During an Easter dinner, Frank insults Lois' new haircut, and this escalates into more accusations across the family. Joey's wife, Wanda (Melora Walters), storms out and expresses her concerns to Joey that they might move back with his family. As Bill and Joey leave to meet with Roman, Frank calls Roman to warn him that Bill has so much to lose. When Roman does not show up to the meeting, Bill decides to confront him at his house, where he is attacked by his wives until he finally reaches his bedroom. He tells him he will give him 15% of the second store's profits off the books and get his parents back on Juniper Creek, threatening to destroy his prized guitar if he refuses. Bill returns home to tell her mother, only to find that she invited Frank into her bedroom. Bill goes to his bedroom, where he is consoled by Barbara (Jeanne Tripplehorn).

==Production==
===Development===
The episode was written by series creators Mark V. Olsen and Will Scheffer, and directed by Steve Shill. This was Olsen's sixth writing credit, Scheffer's sixth writing credit, and Shill's first directing credit.

==Reception==
===Viewers===
In its original American broadcast, "Easter" was seen by an estimated 4.03 million household viewers. This was a 5% decrease from the previous episode, which was watched by an estimated 4.24 million household viewers.

===Critical reviews===
"Easter" received positive reviews from critics. Michael Peck of TV Guide wrote, "Good stuff this week, huh? First off, I couldn't help but be entertained by Bill waking up to a face-licking from his unwanted guests' dog and then knocking the wee pooch off the bed. I used to have a dog, and when you do you either don't mind it licking your face at all, or you can't forget the other things you've seen it do with that mouth and you freak out as much or more than Bill did. When it's not your dog? All bets are off."

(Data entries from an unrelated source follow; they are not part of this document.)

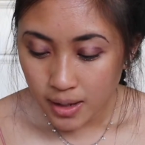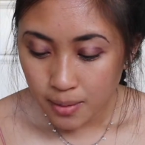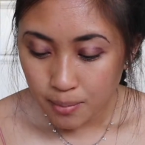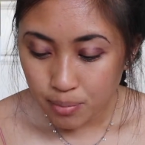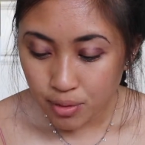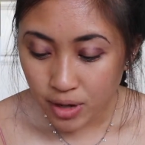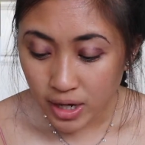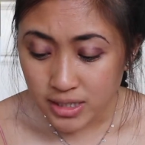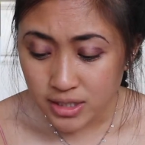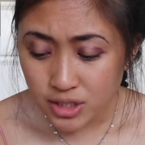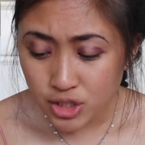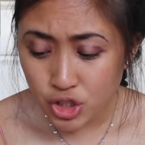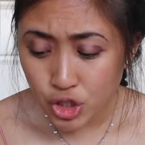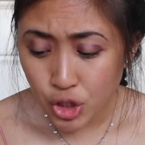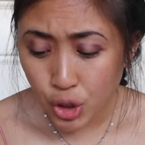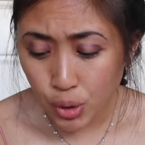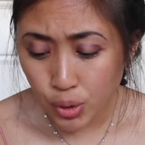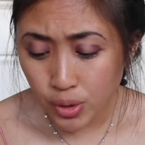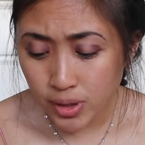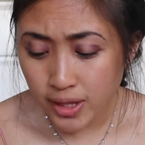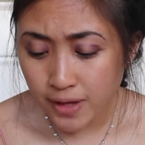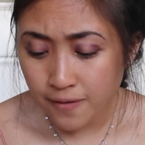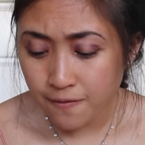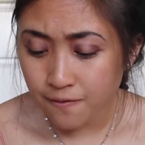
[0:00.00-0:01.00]
Press
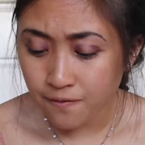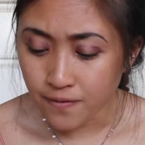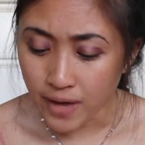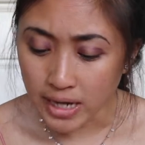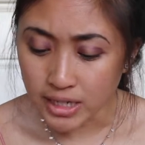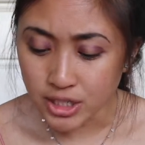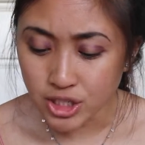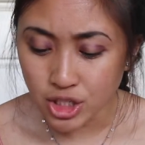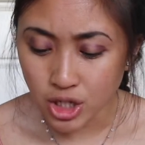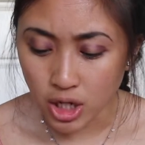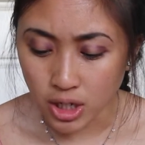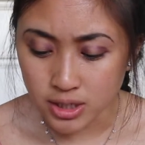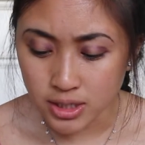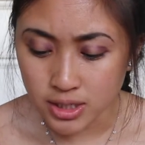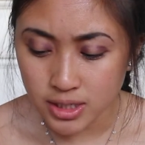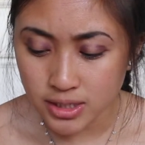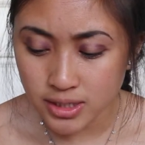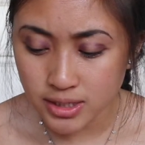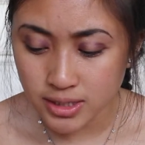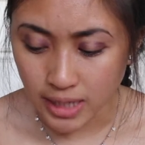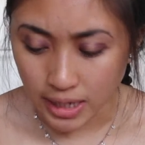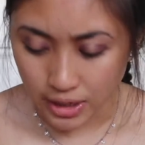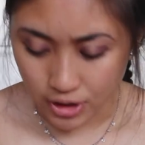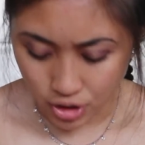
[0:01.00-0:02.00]
Totally Fetch onto
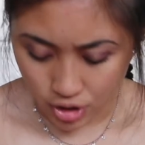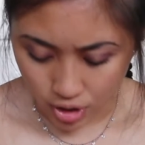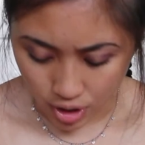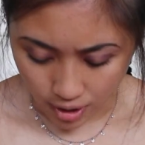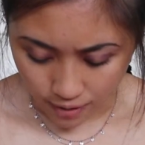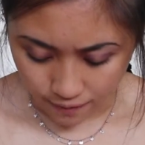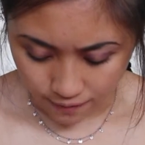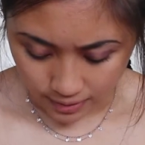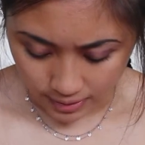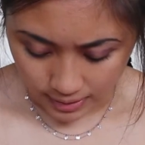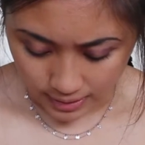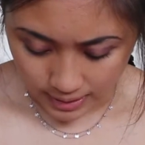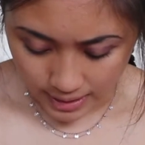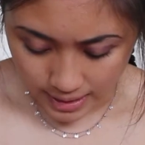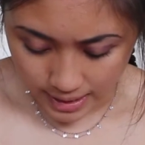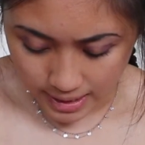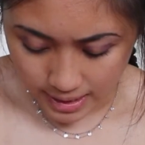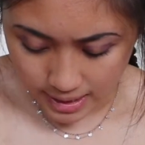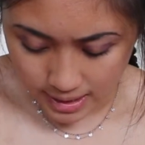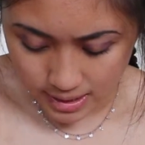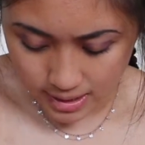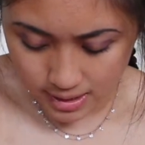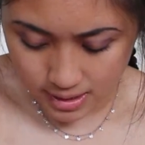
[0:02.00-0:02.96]
center of lid.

Michael Sciannamea of TV Squad wrote, "the signs of Bill and Roman's "battle" all point to a violent confrontation, and the fact that Frank was discovered to be doing Roman's dirty work and spying on Bill makes it even more creepy. All in all, the moral of this story seemed to be that if you invite family over to stay for a while, you will live (or die) with the consequences." Television Without Pity gave the episode a "B+" grade.